School of Health Professions

OT professor co-authored one of the most-cited articles in journal

Allegretti

By Kate Hunger 

Learning that an article she co-authored is among the most read, cited and shared from the 2018-2019 international journal Spinal Cord gives Assistant Professor Ana Allegretti, Ph.D., OTR, hope that clinical care for patients with spinal cord injuries is improving.

The article, “Predictors of pressure ulcer incidence following traumatic spinal cord injury: a secondary analysis of a prospective longitudinal study,” centered on a study conducted as part of a broader project by researchers at the University of Pittsburgh. The study aimed to identify factors leading to pressure ulcer formation in patients with spinal cord injuries during acute hospitalization and inpatient rehabilitation.
Pressure ulcers are the second most frequent secondary complication that people with spinal cord injuries experience when in acute care, Allegretti notes. 

“It is important for health care providers, especially those in acute care, to understand what are the risk factors that can be associated with pressure ulcers developing while these patients are in acute care,” she says.

Researchers found that patients with pneumonia and mechanical ventilation developed pressure ulcers that were more severe and that patients with high-severity spinal cord injury were 4.5 times more likely to develop pressure ulcers than were patients with less-severe spinal cord injuries. Thirty-nine of the 104 subjects in the study formed at least one pressure ulcer while in acute care and inpatient rehabilitation.

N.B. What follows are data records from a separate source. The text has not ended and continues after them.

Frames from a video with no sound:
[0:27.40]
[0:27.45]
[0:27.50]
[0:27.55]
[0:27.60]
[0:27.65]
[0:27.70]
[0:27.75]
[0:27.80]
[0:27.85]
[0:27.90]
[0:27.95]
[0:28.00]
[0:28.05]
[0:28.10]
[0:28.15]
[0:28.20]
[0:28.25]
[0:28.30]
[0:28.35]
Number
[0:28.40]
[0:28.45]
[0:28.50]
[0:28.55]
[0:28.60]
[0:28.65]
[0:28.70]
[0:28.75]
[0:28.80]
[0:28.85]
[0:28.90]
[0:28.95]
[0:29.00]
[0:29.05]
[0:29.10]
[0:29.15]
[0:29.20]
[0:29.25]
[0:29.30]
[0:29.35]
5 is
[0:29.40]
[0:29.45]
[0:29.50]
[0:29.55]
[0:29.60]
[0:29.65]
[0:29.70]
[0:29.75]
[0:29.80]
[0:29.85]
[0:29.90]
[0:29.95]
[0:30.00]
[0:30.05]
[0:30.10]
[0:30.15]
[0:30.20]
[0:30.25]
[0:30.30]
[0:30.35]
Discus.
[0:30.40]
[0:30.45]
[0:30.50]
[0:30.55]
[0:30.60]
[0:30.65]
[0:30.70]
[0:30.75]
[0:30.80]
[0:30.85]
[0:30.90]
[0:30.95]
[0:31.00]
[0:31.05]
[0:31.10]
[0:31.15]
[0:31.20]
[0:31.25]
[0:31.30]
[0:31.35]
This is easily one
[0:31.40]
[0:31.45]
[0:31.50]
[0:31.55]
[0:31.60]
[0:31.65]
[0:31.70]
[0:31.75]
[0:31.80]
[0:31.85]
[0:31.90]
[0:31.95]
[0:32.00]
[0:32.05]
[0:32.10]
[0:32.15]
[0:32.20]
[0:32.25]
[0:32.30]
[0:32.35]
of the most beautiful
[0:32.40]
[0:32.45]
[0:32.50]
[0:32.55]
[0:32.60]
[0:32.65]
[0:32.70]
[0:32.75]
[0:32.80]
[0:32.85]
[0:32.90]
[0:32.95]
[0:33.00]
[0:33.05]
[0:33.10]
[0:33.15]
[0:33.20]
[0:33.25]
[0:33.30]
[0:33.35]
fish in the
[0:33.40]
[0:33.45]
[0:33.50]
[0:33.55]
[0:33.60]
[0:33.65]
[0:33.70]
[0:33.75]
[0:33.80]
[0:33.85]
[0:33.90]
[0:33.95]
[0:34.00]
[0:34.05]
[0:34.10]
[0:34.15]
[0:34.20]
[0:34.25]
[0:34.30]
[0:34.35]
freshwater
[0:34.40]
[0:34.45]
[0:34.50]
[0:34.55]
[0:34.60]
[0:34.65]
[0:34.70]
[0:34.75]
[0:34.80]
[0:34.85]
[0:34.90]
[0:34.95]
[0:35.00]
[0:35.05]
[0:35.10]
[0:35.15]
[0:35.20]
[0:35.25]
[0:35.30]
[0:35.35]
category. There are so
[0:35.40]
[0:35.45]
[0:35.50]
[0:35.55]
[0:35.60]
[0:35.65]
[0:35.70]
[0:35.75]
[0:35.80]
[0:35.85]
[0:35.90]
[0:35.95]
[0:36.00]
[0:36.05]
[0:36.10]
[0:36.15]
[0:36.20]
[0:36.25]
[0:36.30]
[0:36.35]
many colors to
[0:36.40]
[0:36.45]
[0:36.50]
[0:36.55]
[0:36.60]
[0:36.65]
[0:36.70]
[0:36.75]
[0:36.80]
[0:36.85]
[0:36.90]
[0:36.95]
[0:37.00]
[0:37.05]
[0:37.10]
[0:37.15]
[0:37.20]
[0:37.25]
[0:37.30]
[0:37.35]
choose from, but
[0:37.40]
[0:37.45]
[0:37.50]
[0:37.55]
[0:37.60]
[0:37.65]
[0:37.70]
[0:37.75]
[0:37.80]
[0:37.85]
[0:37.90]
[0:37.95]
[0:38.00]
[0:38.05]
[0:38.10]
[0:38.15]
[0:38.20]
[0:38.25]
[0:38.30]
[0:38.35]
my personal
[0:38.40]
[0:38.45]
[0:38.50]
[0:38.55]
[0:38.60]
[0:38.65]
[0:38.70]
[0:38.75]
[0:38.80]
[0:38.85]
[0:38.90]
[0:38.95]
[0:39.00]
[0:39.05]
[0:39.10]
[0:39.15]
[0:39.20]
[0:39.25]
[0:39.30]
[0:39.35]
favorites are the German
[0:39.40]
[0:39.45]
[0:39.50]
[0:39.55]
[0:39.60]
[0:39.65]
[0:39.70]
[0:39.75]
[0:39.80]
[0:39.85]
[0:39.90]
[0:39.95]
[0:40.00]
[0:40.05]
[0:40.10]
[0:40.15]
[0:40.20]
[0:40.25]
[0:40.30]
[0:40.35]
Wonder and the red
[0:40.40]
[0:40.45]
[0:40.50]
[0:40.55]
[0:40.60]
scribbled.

“What’s really nice to learn from this is that if this paper is being cited, this is the type of research we should be focused on doing,” she says. “As researchers, we want to provide useable evidence that people need to know. This means this paper is being useful and people are reading and hopefully, the healthcare providers are taking measures such as positioning patients better or following the National Pressure Ulcer Advisory Panel protocol. That’s what we want to see. Hopefully they are using this paper to improve clinical care.”